Well, I didn't mean to enter into technicalities, just wanted to add a third option to those presented by Fodor (intensional process and laws of selection), because the idea that "selection for" may be intensional worries me, and I think everyone should be worried, while the non-existence of laws of selection is not a source of concern.

Fodor's "option b" for addressing the issue of coextensive traits is "disentangle them". He does this in some possible worlds, others do that in the laboratory. Either way, I agree with Fodor that it's unlikely that this procedure will solve all the problems. I'm even ready to accept that some coextensions may be nomic (e.g., governed by the laws of developmental biology), barring any possible-world disentanglement.

The option I offered is to double check the coextensive traits themselves. Did they get the attention of genetics, developmental biology, functional morphology, physiology, something else? If so, we may expect that these disciplines will tell us more about other things we could not know by mere reflection. Some of these things may be related to function and suggest an adaptive hypothesis. Another interesting possibility would be discovering that a trait is a developmental correlate of some other trait. Either way, we would be in a better position in order to evaluate whether an adaptive hypothesis would provide the right kind of explanation.

(An incidental point of some importance: this is how we might proceed if we are after a historical explanation of real-life traits. A perfectly legitimate but different endeavor is to assign fitness values to "disentangled traits" when modeling the patterns of natural selection.)

How could this option affect the "selection for" issue?
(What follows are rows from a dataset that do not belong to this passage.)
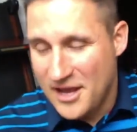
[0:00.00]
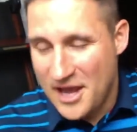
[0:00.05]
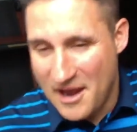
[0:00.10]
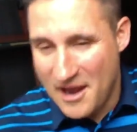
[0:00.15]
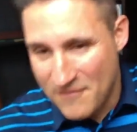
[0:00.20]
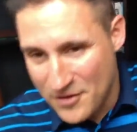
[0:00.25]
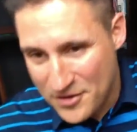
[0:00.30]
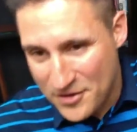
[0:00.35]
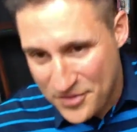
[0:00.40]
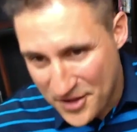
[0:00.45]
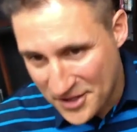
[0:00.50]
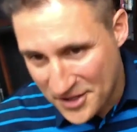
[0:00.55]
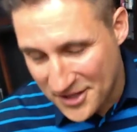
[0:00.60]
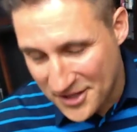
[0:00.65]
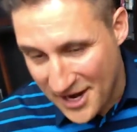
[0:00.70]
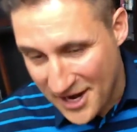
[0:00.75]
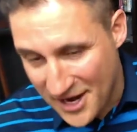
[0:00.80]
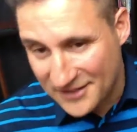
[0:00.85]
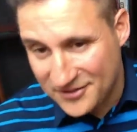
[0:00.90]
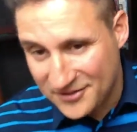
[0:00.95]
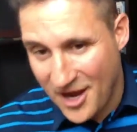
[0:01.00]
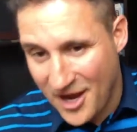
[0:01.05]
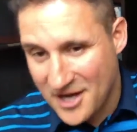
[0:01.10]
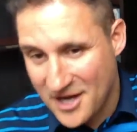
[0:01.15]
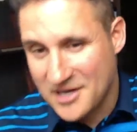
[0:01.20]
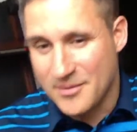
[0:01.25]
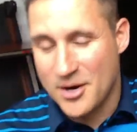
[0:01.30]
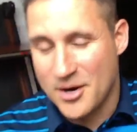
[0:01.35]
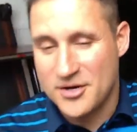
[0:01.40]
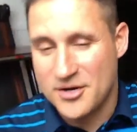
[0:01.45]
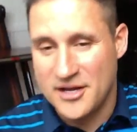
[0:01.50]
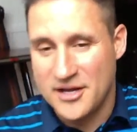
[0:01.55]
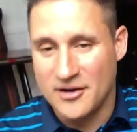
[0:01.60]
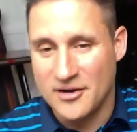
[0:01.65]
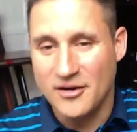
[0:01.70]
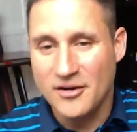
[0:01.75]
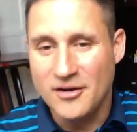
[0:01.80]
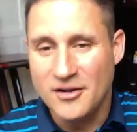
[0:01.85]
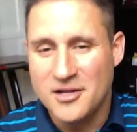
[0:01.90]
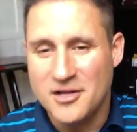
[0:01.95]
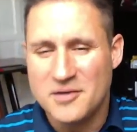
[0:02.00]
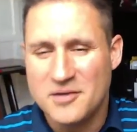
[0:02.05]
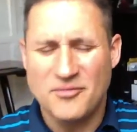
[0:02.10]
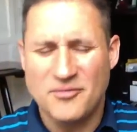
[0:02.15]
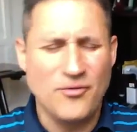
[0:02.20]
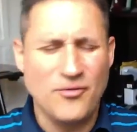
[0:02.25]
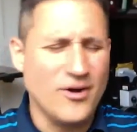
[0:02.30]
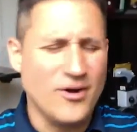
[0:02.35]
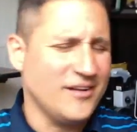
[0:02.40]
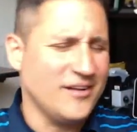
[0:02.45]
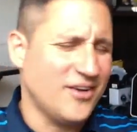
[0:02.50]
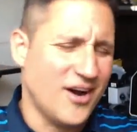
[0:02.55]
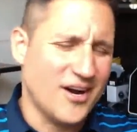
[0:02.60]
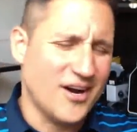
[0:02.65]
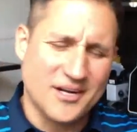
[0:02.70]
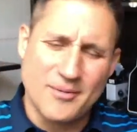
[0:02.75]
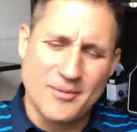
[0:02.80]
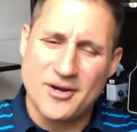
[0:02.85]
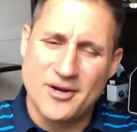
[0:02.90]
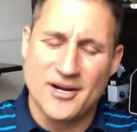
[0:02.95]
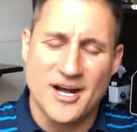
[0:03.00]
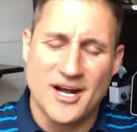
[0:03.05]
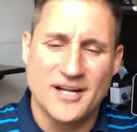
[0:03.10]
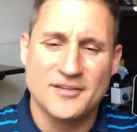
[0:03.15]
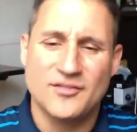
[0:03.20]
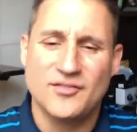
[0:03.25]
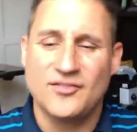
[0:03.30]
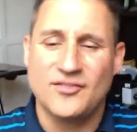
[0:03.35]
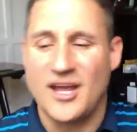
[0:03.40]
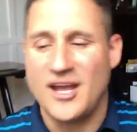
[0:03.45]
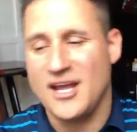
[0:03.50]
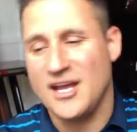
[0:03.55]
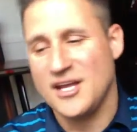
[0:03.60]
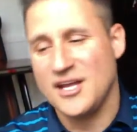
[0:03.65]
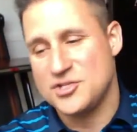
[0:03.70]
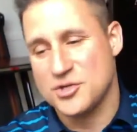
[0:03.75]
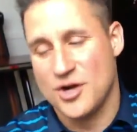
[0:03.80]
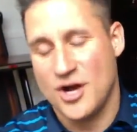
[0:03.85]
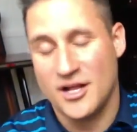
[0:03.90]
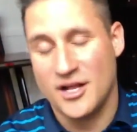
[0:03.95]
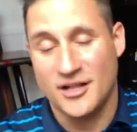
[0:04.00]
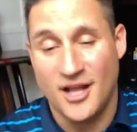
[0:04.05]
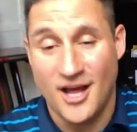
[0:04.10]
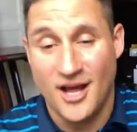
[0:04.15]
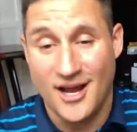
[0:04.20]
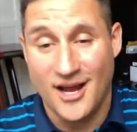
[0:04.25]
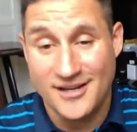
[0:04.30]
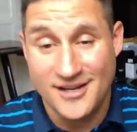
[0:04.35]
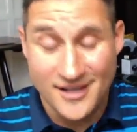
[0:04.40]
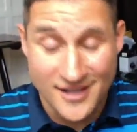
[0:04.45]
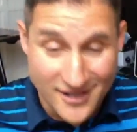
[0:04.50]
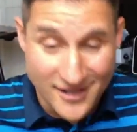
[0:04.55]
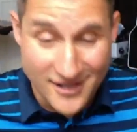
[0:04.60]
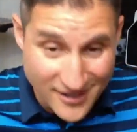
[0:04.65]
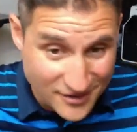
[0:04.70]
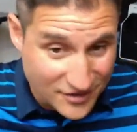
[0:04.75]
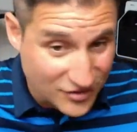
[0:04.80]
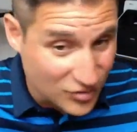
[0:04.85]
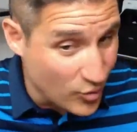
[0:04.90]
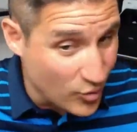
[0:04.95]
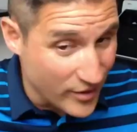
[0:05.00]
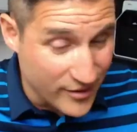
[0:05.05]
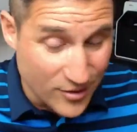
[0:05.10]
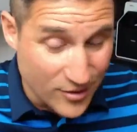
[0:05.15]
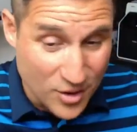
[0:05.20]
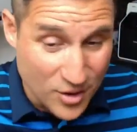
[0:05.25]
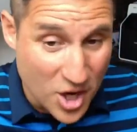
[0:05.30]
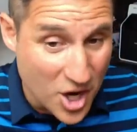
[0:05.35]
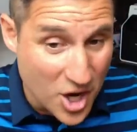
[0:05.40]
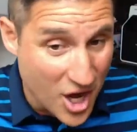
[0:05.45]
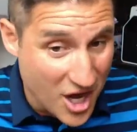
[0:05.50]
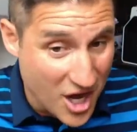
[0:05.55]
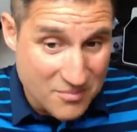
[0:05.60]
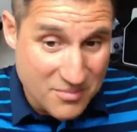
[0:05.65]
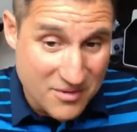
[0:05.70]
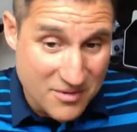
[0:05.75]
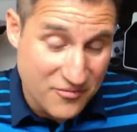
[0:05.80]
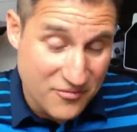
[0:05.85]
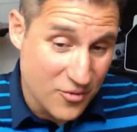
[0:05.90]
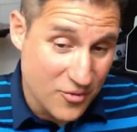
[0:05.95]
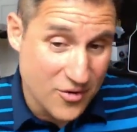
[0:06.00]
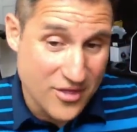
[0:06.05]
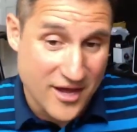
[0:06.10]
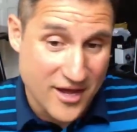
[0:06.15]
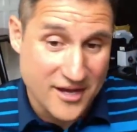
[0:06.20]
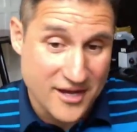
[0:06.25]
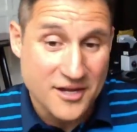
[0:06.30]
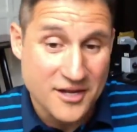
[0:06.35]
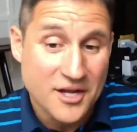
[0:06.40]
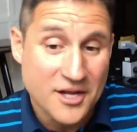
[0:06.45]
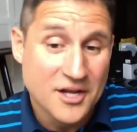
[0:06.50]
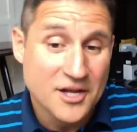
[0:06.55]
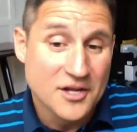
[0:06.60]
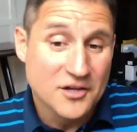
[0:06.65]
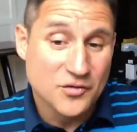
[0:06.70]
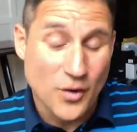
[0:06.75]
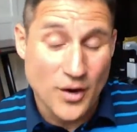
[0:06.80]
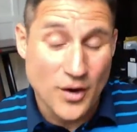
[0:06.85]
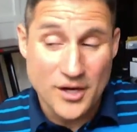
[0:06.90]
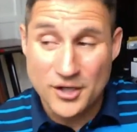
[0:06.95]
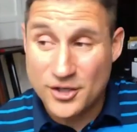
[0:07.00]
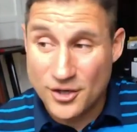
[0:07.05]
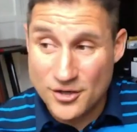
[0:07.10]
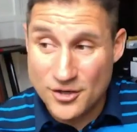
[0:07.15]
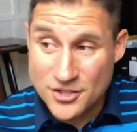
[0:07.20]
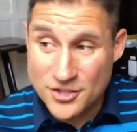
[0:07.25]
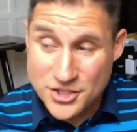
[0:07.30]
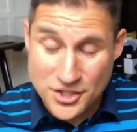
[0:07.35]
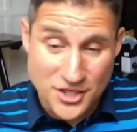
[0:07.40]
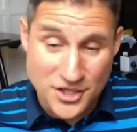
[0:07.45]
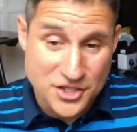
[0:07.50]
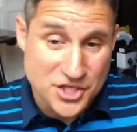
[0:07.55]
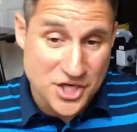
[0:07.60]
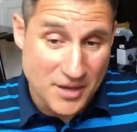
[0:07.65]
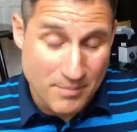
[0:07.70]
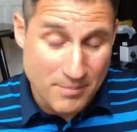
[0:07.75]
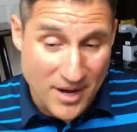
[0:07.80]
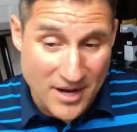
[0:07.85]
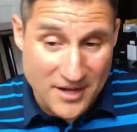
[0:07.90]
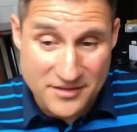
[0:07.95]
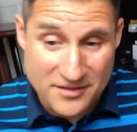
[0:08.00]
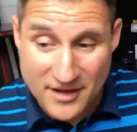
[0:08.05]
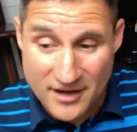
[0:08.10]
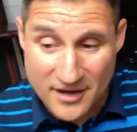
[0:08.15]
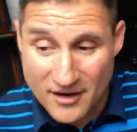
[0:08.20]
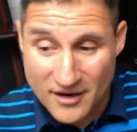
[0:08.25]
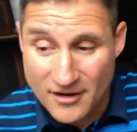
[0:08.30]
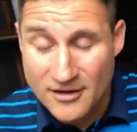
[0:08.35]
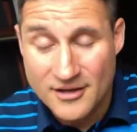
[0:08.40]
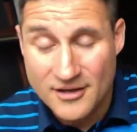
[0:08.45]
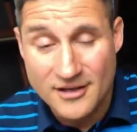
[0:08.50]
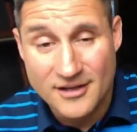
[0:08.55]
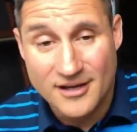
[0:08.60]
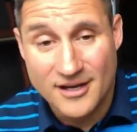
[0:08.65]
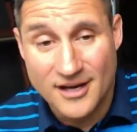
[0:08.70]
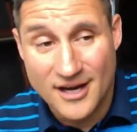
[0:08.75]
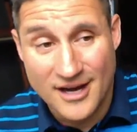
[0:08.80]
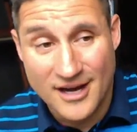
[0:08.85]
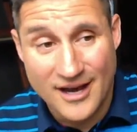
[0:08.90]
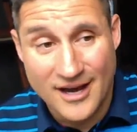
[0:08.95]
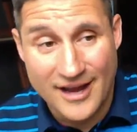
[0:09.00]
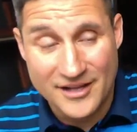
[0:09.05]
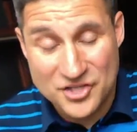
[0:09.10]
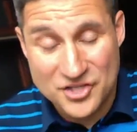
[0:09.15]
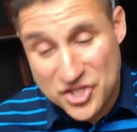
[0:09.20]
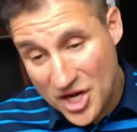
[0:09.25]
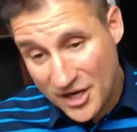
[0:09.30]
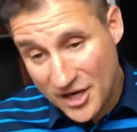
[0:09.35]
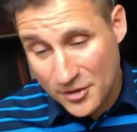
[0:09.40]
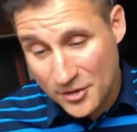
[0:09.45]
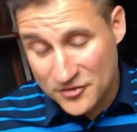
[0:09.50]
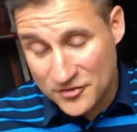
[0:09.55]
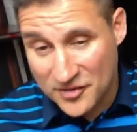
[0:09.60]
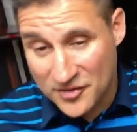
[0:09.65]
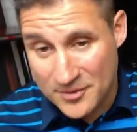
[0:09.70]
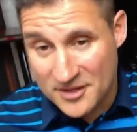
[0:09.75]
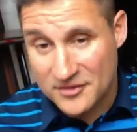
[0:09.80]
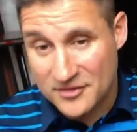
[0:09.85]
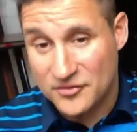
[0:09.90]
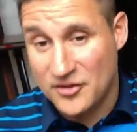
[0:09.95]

Everything that I talk about here, before I talk about it on stage or online, it hit Twitter long before then. So I encourage you to jump on there uh, and check out some of the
Roughly, by replacing "coextension" with two (and, very likely, more) biological phenomena: developmental correlation and functional interaction. Taken together, the theories that biologists have built around these phenomena provide plausible grounds for justifying the distinction between traits that are "selected" and traits that are "selected for". Very roughly, to show how this can be, I'd like to provide yet another resume of Darwin's theory. 

In order not to be carried away by mentalistic intuitions, I suggest a temporary change of name: let's call the core of our theory "survival of the fittest". The theory says that in a certain kind of process of trait fixation the following happen: (1) the fittest in each generation possess one or more differential traits; (2) there is a process connecting the possession of those differential traits to improved chances of leaving offspring. To me it sounds extensional enough: although we get to know the details only post hoc, the only condition for being the fittest is the possession of a certain set (possibly a singleton) of differential traits. The traits and their interactions with organism and environment do the rest. Let's call these traits adaptations.
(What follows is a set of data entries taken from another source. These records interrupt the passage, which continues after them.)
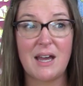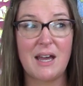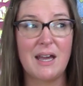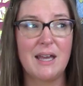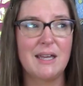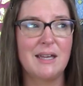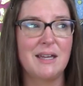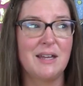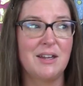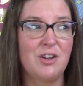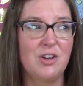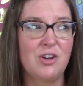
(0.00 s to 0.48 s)

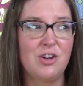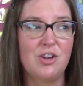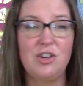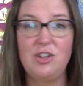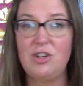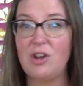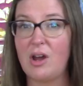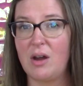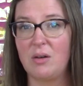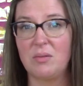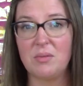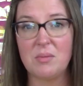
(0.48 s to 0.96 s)
I could
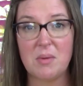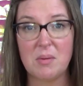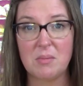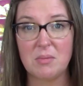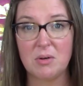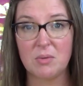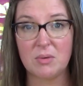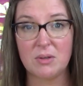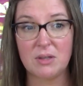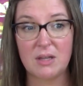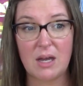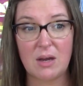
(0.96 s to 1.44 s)
not
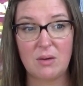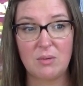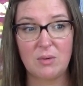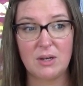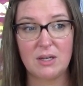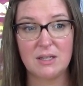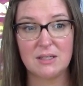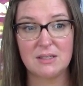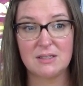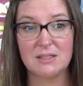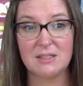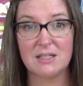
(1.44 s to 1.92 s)
remember what that
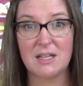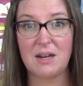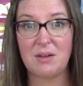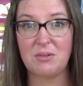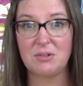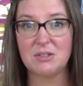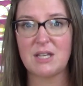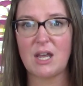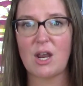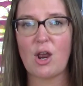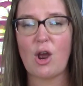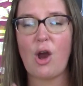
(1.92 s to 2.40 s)
was, and I
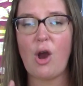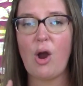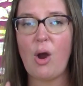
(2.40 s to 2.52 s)
was like,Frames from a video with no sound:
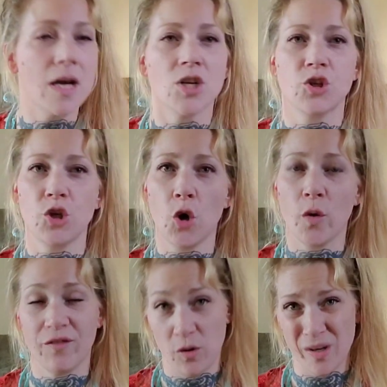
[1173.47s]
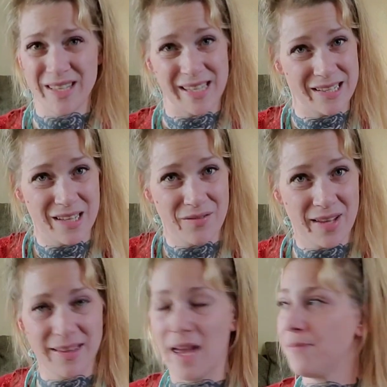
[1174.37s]
So if you want to see stuff
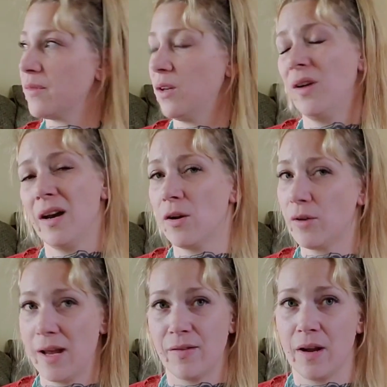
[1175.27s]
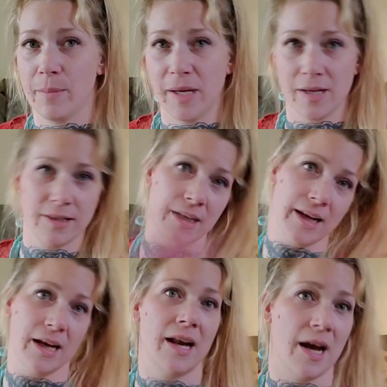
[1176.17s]
like that, you got to go down there, because it
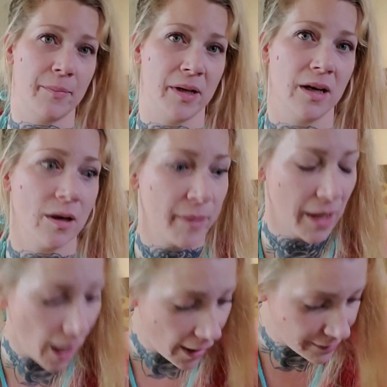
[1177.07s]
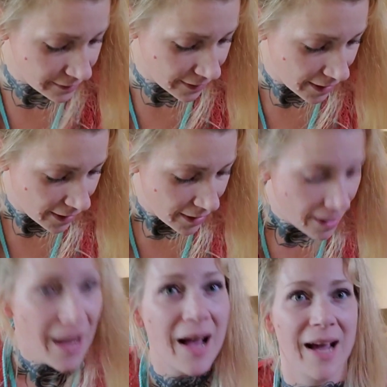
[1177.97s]
ain't going to happen here, because
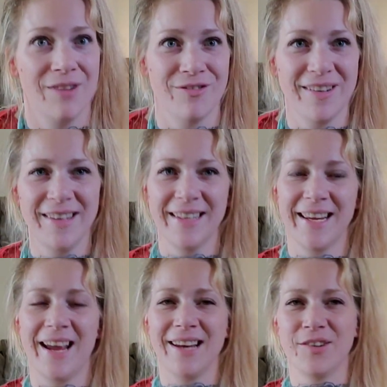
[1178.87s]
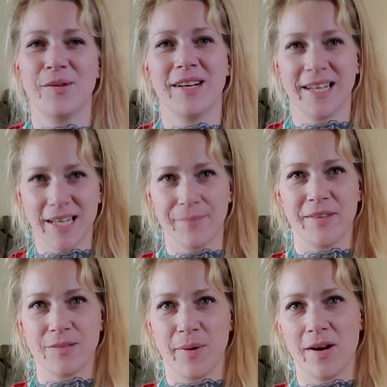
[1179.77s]
I really kind of want to keep
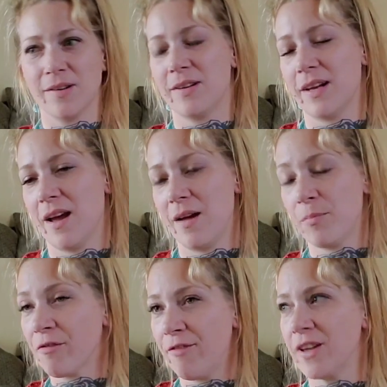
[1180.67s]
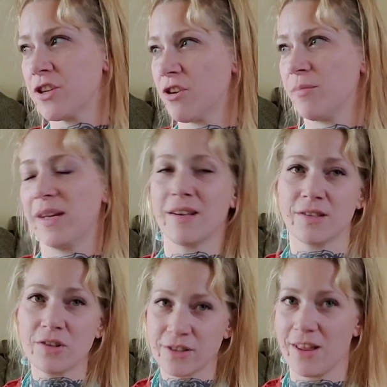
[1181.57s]
this part professional, because
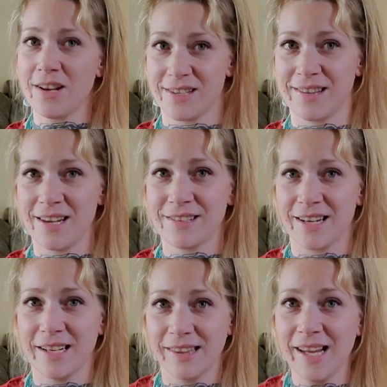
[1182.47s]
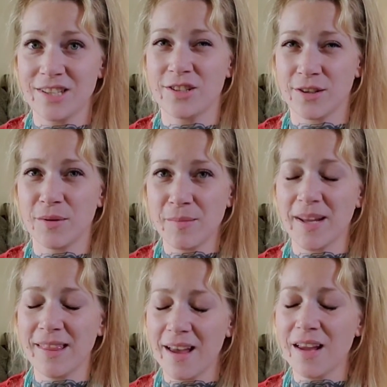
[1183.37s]
there's lots of things that I'd like to do in my
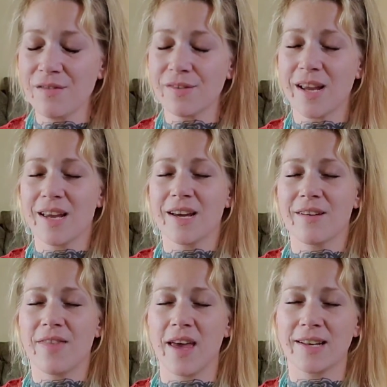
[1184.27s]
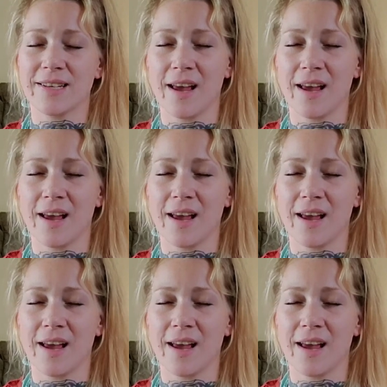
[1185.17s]
life that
The theory does not require that every differential trait observed in the fittest is also an adaptation -- leaving ample room for the developmental biologist's generalizations. It requires, however, that all adaptations are involved in improving the chances of leaving offspring through their interactions with other parts of the organism -- ask the functional morphologist. Thus, a principled distinction between traits that undergo fixation (selected) and traits that undergo fixation and are also adaptations (selected for) seems tenable.